There are several tips and key steps when we start thinking about our purpose.

These eight aspects remain key:

  1. It states why you exist, what you exist to do and your reason for being. 
  2. It clarifies your unique value. 
  3. It states what need you are filling, what is unique to you. 
  4. It states what  you are being “called upon” to do. 
  5. It defines the boundaries of your playing field; what business you choose to be in.
  6. It can describe whom you serve. 
  7. It can articulate what is unique about your methods. 
  8. It represents the part of  your organisations (group’s or team’s) essence that is always true, regardless of any particular vision for the future. (p. 194-195)

These all ring very true to me at the moment, both at an individual level as to why I am in the career I am in, but also for the groups I work with on Adaptation Science for example at Griffith University.

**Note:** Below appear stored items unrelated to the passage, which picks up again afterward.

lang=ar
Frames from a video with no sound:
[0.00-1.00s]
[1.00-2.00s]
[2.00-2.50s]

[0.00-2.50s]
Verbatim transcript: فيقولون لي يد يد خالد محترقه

We had recently a Zoom meeting where we pondered this exactly as we were talking about different opportunities for research funding and collaborations, and which ones we should pursue, why and how we decide where to be heading.

And this came even more clear to me: if there is no strongly set shared purpose, it is difficult to see which steps and opportunities are the right ones, and which truly move us towards the direction that our purpose sets for us.

Building purpose should be a shared process and seen as “a single storyline that helps people see how they fit into the bigger picture” (p. 192).

As academics, our purpose is to develop new knowledge and engage the next generation of thinkers to create a society that thrives.

Such purpose can mean however so many different things because the way our own values, aspirations and life and career goals interact adds another layer of complexity.

But if we are clear and transparent even that we are struggling to find our own individual purpose, this can also open up an opportunity for sharing what a purpose can or could look like also for the team or the organisation.

Having such open transparent conversations enables us to see each other in a different light, learn about each other in a way that often doesn’t happen in busy corridors and faculty meetings, and also hopefully inspire for us to also re-think our own purpose.


Going from big purpose to current

Much of this can sound overwhelming especially now when there is so much uncertainty around us about what we can do with new restrictions on our movements, asked put our lives suddenly almost fully online, and trying to manage our households to the best of our ability.

I’ve got a 5-year-old and I can say that my focus will be split over the next few months on balancing just everyday routines, and trying to support him and myself in finding routines that work for us and keep us happy and going.

So if you feel like this is not a time for finding your purpose, I fully get you!

However, if you do have some headspace and quiet moments, or even during routine work, these 4 questions could be worthwhile to think about:

  1. What are your personal aspirations? 
  2. What are your passions? 
  3. What are your unique skills and abilities? 
  4. What is most important to you? (p. 175)

But during these crises, many of these questions might seem a luxury especially as we don’t know how long these crises will last, what measures are, will or won’t be in place 6-months down the line.

Perhaps our “purpose” is now quite different than it was a week or two ago.

But this does not mean we cannot do anything.

On the contrary, we can adapt the best we can to these evolving situations, and find our purpose in the midst of chaos, change and turmoil.

Who knows what will come out of these challenges, a new fresh purpose perhaps?